I’m not sure — T Clark

Yeah, well, I liked my answer which is that the removal of a single number from an infinite set does not make the set any smaller because a single number is infinitely small when compared to an infinite set which is mathematicall equivalent to zero.

I left the "y" off mathematically by accident. Consider it being there.

There is a nice mathematical way to cash our the intuition the original poster is gesturing towards. See The continuum as a final coalgebra shows that the real numbers (a.k.a. the continuum) can be constructed from infinite steaming interactions over infinite sequences of natural numbers. — FirecrystalScribe

Category theory. Beyond my grasp and interest. Nevertheless, what is an "infinite steaming interaction"?

Is this the same as saying that the infinity of all integers is larger than the infinity of all even integers? Or, is it the same as saying that that is you have two sets, one composed of all numbers and the other composed of all numbers except the number 3, the first set is larger than the second?

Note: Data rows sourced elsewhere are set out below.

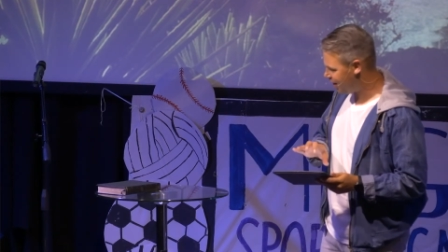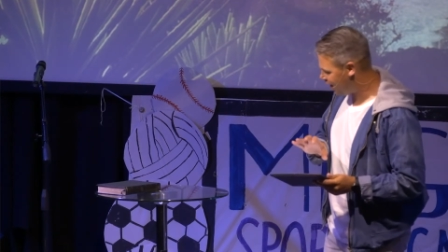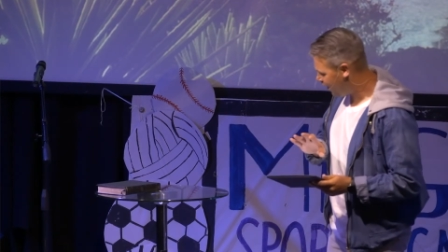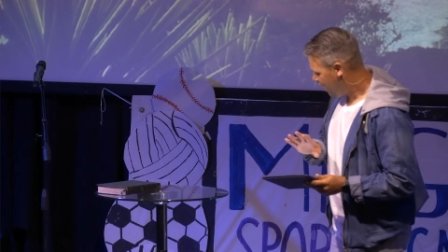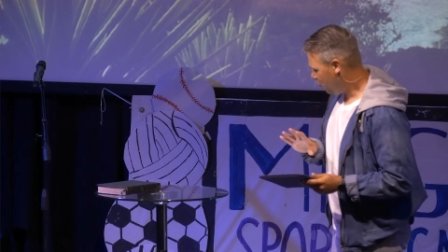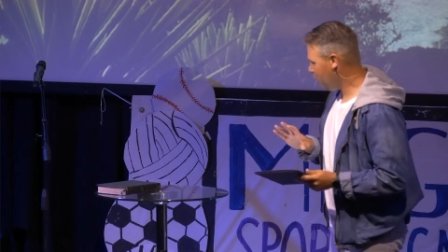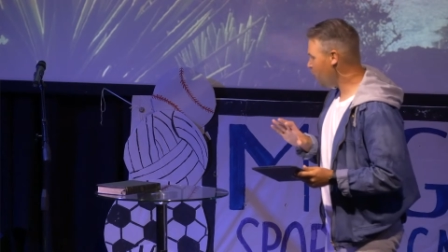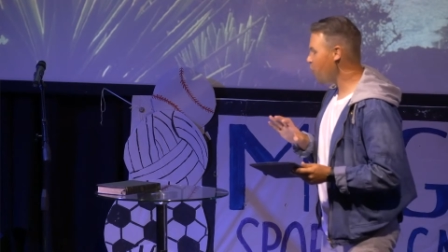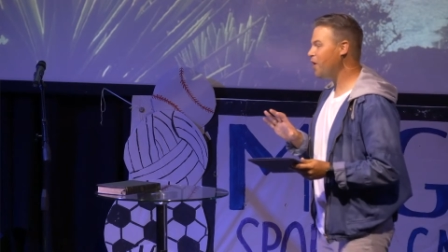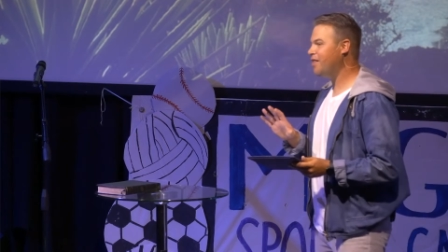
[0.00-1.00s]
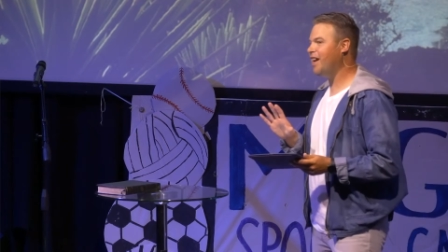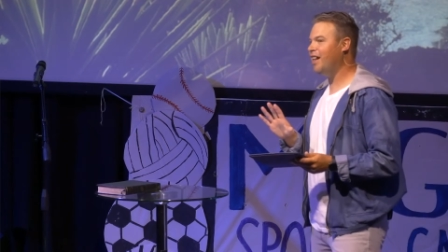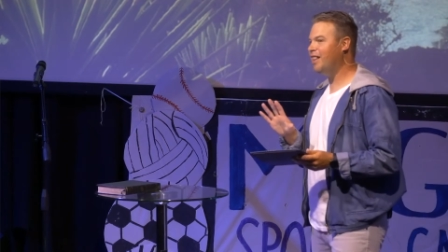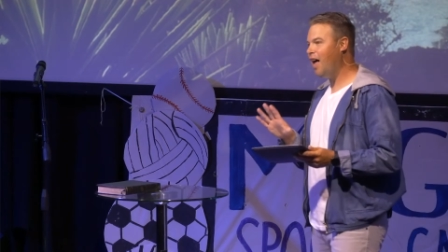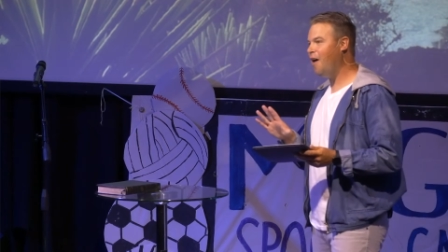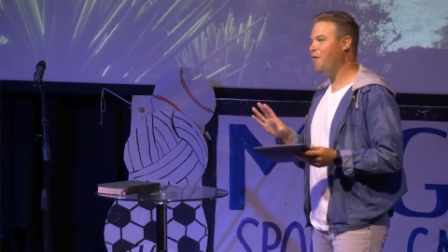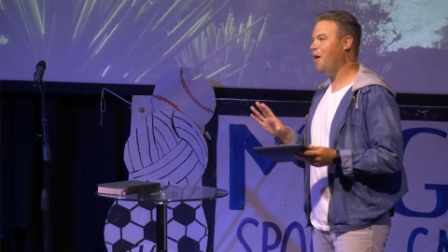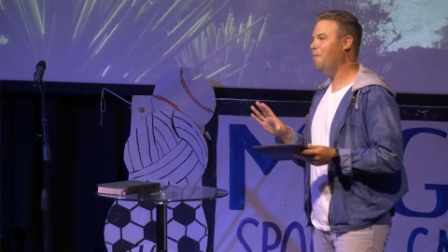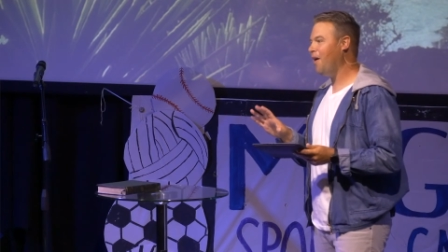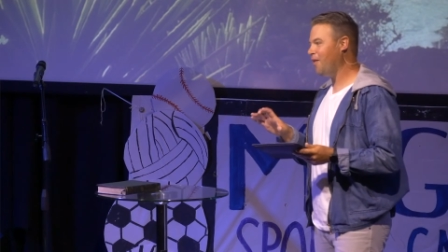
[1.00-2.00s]
And one of the things that I love
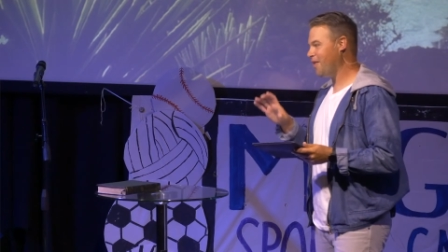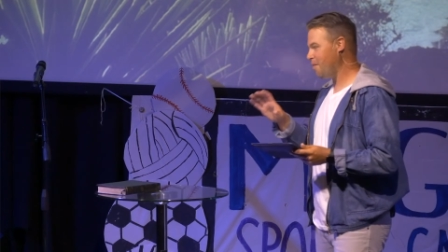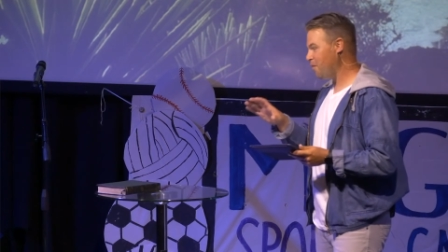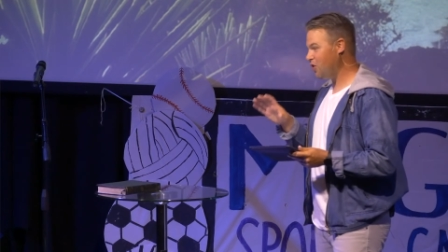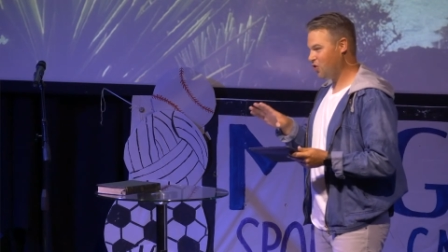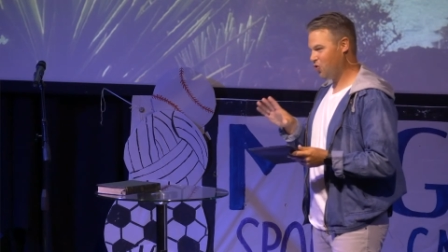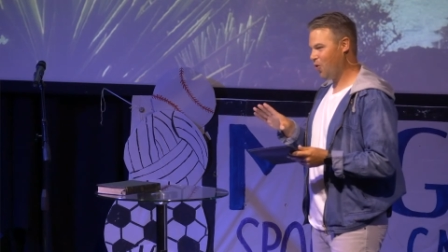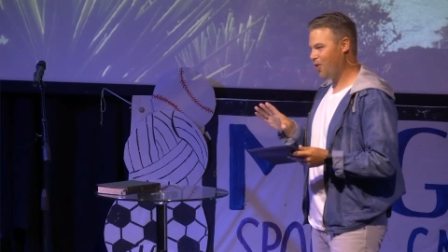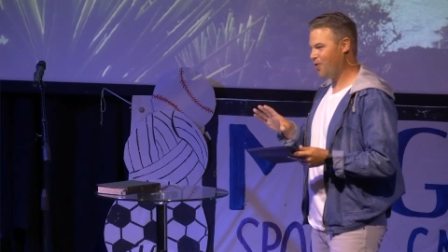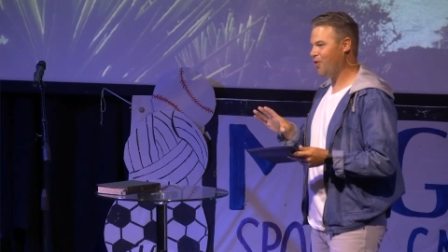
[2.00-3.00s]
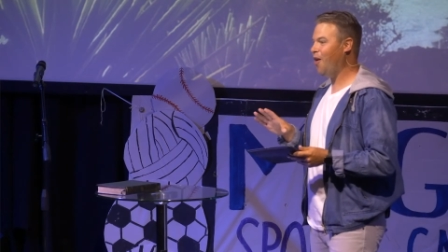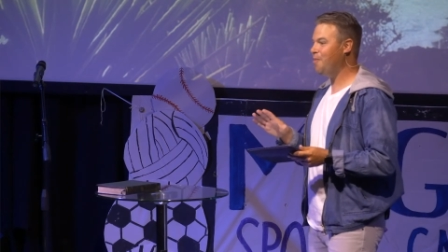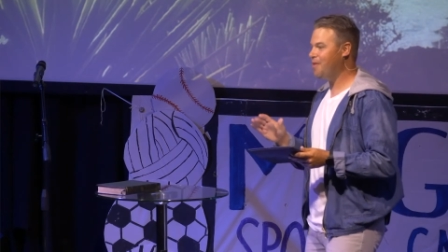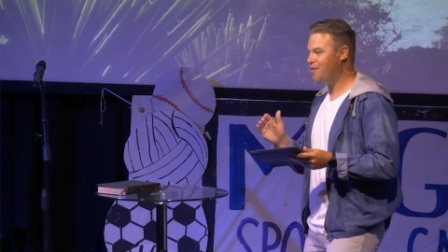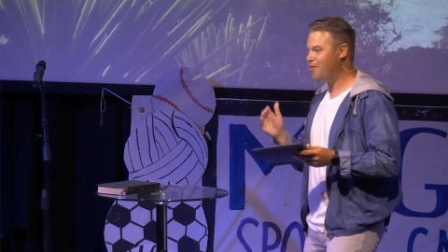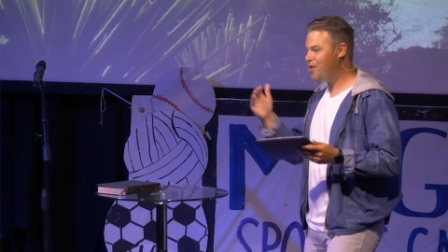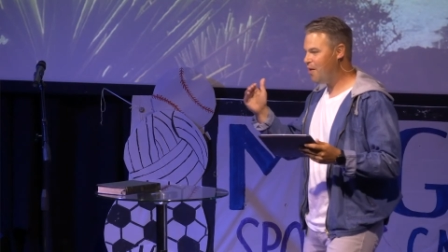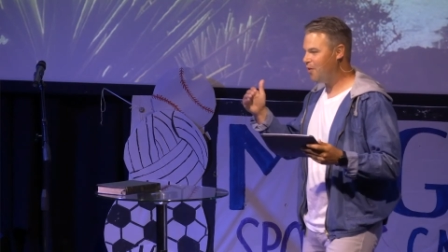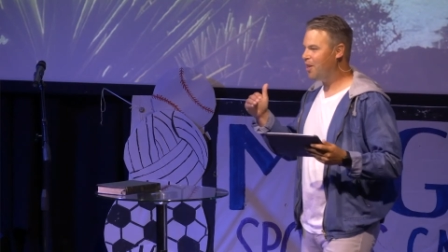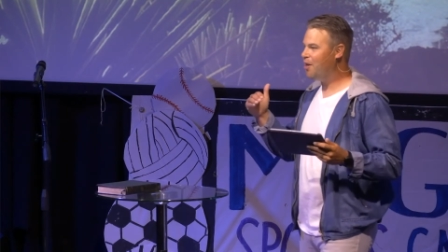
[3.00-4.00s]
about some of these shorter psalms is you
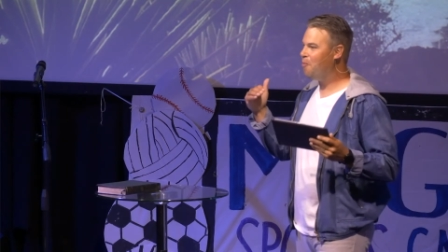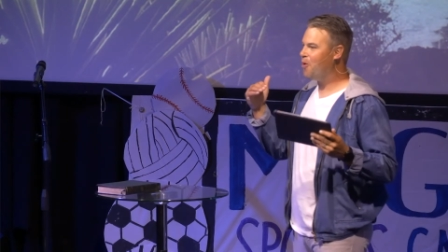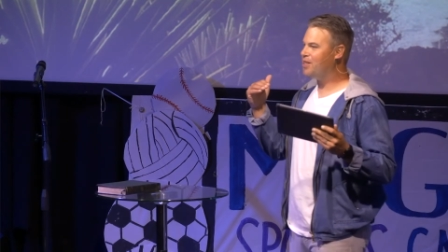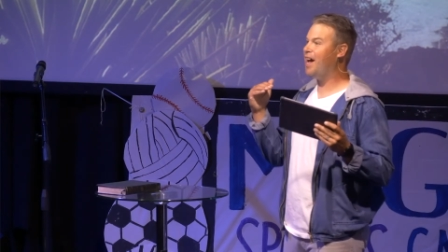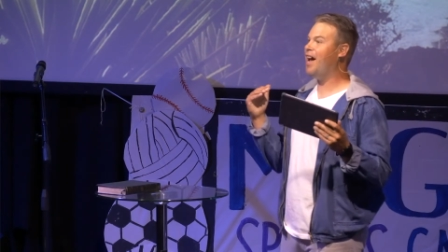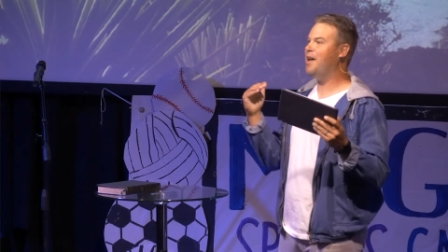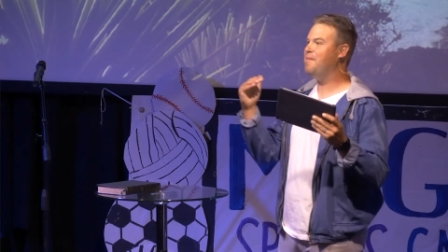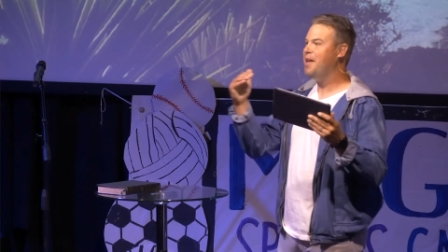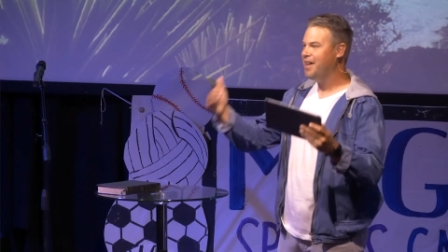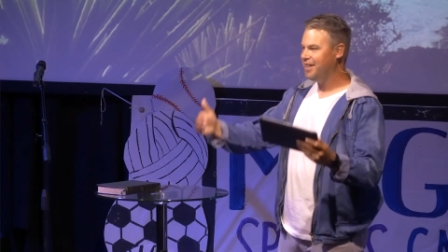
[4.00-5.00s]
have a little more time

In my first question, both sets are countable.

In my second question, neither are countable because both contain irrational numbers — Hanover

Regarding question 2, consider two horizontal non-negative real lines, one above the other. The line on top is missing the number 3. Do they have the same cardinality? That means a one-to-one correspondence between the two lines. Start at the bottom line at 0 <-> 0 on the top line. Let x be on bottom line and y on top line. Then x=y until the "hole" where y=3. You have a 3 on the bottom, but not on the top. So you introduce the correspondence 3 <-> 4, then it's as usual, x=y, until you reach 4 on top, which has been taken. So, stipulate 4 <-> 5. Since this pattern persists indefinitely the one-to-one correspondence holds forever.

Not sure i followed that, but isn't it also correct that the length of the "hole" is zero?

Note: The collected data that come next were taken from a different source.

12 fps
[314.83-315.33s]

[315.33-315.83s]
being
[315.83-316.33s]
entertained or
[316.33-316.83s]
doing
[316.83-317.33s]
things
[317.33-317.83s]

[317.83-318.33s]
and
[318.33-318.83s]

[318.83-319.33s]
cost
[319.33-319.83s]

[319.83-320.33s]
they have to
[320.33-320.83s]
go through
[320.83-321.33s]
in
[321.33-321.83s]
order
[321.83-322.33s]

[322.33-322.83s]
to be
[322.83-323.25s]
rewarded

While you're right in saying that there are an infinite number of infinities, the size of infinity of the fractions is a smaller infinity than the size of infinity of the reals. Moreover, this "every pair of numbers has a number strictly between them" property is a slightly different one than infinite size. That property is called density or denseness.

↪jgill
Not sure i followed that, but isn't it also correct that the length of the "hole" is zero? — Hanover

The "length" of any number on R is zero. Numbers are positions on the real line, designated as points, none of which have any "length".

(To see if you comprehend what I say, Counselor, you might show that the interval [0,1] is in 1:1 correspondence with the interval [0,1). But don't worry about it.)

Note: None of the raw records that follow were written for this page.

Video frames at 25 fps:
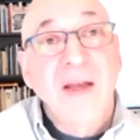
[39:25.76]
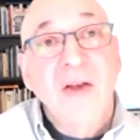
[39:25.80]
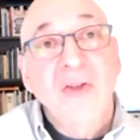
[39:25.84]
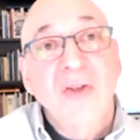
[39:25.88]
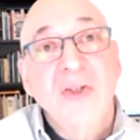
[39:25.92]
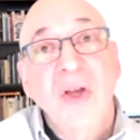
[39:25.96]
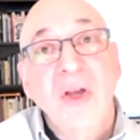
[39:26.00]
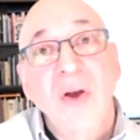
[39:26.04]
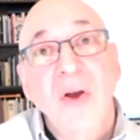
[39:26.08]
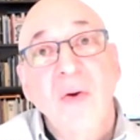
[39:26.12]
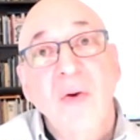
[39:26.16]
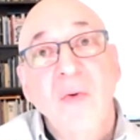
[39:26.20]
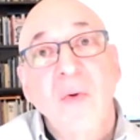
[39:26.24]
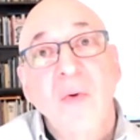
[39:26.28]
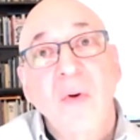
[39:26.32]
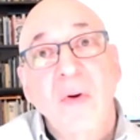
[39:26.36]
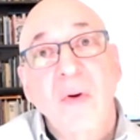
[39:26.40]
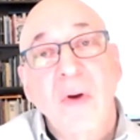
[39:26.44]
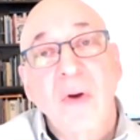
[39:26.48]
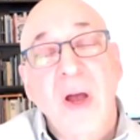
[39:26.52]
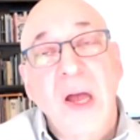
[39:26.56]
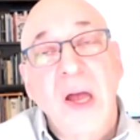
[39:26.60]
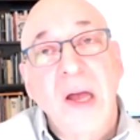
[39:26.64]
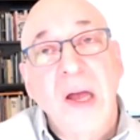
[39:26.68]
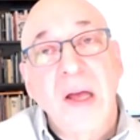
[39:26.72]
So,
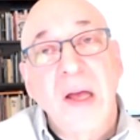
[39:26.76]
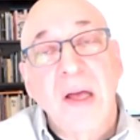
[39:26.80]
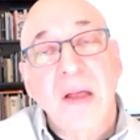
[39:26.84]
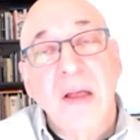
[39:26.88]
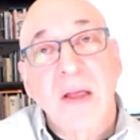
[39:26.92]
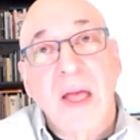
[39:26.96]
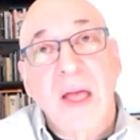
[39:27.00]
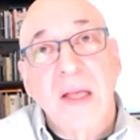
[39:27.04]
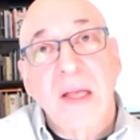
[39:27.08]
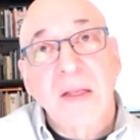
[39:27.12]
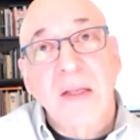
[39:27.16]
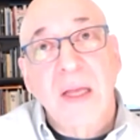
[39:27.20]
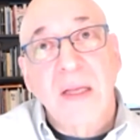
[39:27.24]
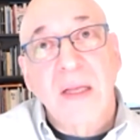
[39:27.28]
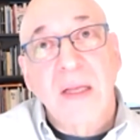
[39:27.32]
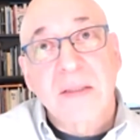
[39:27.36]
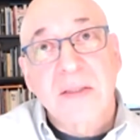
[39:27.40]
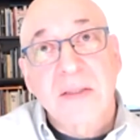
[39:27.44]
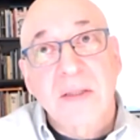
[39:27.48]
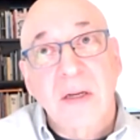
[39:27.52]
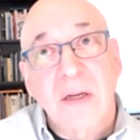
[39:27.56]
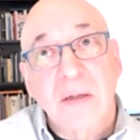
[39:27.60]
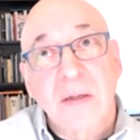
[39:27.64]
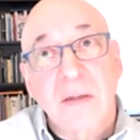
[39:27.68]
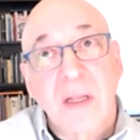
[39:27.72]
uh, I'll
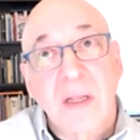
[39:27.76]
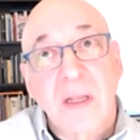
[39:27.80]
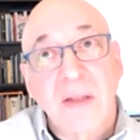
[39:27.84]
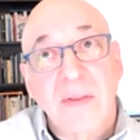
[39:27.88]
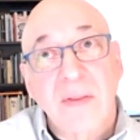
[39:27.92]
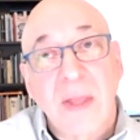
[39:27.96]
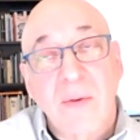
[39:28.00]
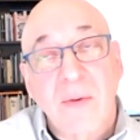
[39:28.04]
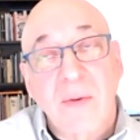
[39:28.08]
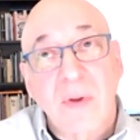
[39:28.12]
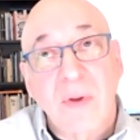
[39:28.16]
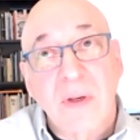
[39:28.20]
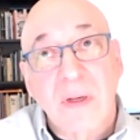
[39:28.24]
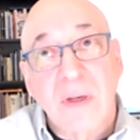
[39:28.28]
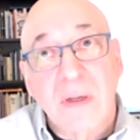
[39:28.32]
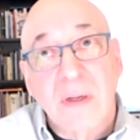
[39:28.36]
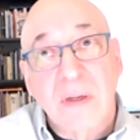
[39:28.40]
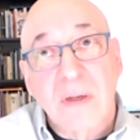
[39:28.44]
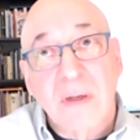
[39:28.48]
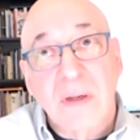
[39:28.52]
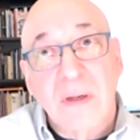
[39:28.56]
start on that one.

what is an "infinite steaming interaction"?

In computer science an infinite stream is a data structure where you can pull off the front part of an infinite series. For example, you can have the list of all the Fibonacci numbers as an infinite stream. Of course, you can't actually store infinite values in memory, but effectively it means that as you ask for values initial segment of the stream those values are computed on the fly and you receive a new stream which is shifted.

So e.g., if you start with the infinite stream [1, 1, 2, 3, 5, 8, 13, 21,... ]

Then you take the first three, you deconstruct your original stream to get a finite list [1,1,2] and a new infinite stream [3, 5, 8, 13, 21,... ] which is a shifted version of the original.

Now applying this to real numbers. We can represent a real number in the open unit interval as an infinite stream of natural numbers (so we don't have to worry about where the decimal point lies). If we take the head (first value) and tail (a new stream shifted over by 1), the new stream is also a real number. So this is what I meant by "an infinite streaming interaction". This operation arises naturally as the final coalgebra of the ordinal product functor in the category of partially ordered sets. And the carrier set of this coalgebra is order isomorphic to the reals (i.e., it is equivalent as a partially ordered set).